While the interactive revolution is here, the effective use of iconic media content on the web remains in its adolescence.

Over the past decade, we’ve seen the type of content used in online ad campaigns rapidly evolve from mostly static copy with a few graphics or images, to include more dynamic media such as flash animation and most recently, pop music and video. But it’s all just the beginning.

Brands are increasingly looking for ways to break through a cluttered online environment and to figure out how to attract consumers to their message rather than the traditional model of simply pushing the message out to them. As brands focus on drawing people in, iconic content – most notably music and celebrity content – is playing a significant role.

Music in particular, is starting to make noise online.  Music has the power to move, inspire and excite, and thus advertisers are harnessing pop’s powerful potential more frequently than ever. While the commissioning of original jingles for ads is plummeting, licensing music from established and emerging artists is soaring.

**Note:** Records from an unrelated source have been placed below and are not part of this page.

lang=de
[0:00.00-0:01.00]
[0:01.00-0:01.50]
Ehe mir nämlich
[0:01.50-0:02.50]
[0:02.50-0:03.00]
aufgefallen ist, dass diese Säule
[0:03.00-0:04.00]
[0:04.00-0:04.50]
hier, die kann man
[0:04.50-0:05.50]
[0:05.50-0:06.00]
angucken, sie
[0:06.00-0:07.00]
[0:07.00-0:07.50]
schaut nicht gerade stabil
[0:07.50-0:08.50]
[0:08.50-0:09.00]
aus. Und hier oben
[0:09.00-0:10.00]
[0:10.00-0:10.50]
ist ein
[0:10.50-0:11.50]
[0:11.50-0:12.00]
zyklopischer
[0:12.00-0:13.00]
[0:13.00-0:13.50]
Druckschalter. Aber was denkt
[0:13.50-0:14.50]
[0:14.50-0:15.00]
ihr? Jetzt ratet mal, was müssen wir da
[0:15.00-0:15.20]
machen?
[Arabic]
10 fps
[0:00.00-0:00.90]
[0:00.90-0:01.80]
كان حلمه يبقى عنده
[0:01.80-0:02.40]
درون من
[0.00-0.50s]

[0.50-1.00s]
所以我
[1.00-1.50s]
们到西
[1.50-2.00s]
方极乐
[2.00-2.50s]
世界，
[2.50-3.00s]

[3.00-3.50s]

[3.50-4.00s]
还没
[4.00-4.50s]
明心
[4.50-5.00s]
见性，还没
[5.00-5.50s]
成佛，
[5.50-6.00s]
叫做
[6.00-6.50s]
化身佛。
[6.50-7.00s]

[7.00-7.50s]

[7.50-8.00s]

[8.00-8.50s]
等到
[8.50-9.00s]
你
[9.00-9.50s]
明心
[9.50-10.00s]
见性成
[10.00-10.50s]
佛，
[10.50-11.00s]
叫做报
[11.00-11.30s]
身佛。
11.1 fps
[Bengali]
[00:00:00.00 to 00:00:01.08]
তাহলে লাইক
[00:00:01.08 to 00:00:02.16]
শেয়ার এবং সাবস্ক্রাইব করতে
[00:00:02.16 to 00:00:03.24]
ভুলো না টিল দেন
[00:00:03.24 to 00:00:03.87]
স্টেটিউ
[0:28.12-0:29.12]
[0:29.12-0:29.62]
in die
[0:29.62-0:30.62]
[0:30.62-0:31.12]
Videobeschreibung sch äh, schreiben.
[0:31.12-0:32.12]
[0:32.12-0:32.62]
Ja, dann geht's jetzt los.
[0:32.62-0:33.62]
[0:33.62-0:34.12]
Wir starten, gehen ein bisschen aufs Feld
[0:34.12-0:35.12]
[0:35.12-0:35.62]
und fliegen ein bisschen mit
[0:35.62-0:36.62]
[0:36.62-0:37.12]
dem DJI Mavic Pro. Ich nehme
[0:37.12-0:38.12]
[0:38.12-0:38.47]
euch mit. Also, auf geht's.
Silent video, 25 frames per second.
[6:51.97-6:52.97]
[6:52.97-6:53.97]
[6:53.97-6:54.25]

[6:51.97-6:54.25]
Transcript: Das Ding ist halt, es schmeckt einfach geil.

‘Synchronisation’ licence income – that is, income from the use of music in advertisements, films and games – is a growing revenue stream for the recording industry.  For example, in the UK, the home of some major record labels, income from sync licensing has grown by 20.1% over the past year according to the BPI (previously the British Phonographic Industry) – and this is a figure that looks set to continue rising. 

In the digital era, this is the result of several factors, including the music industry seeking new revenue streams and the fact that broadband and better technologies make it easier than ever to add music to an online ad campaign.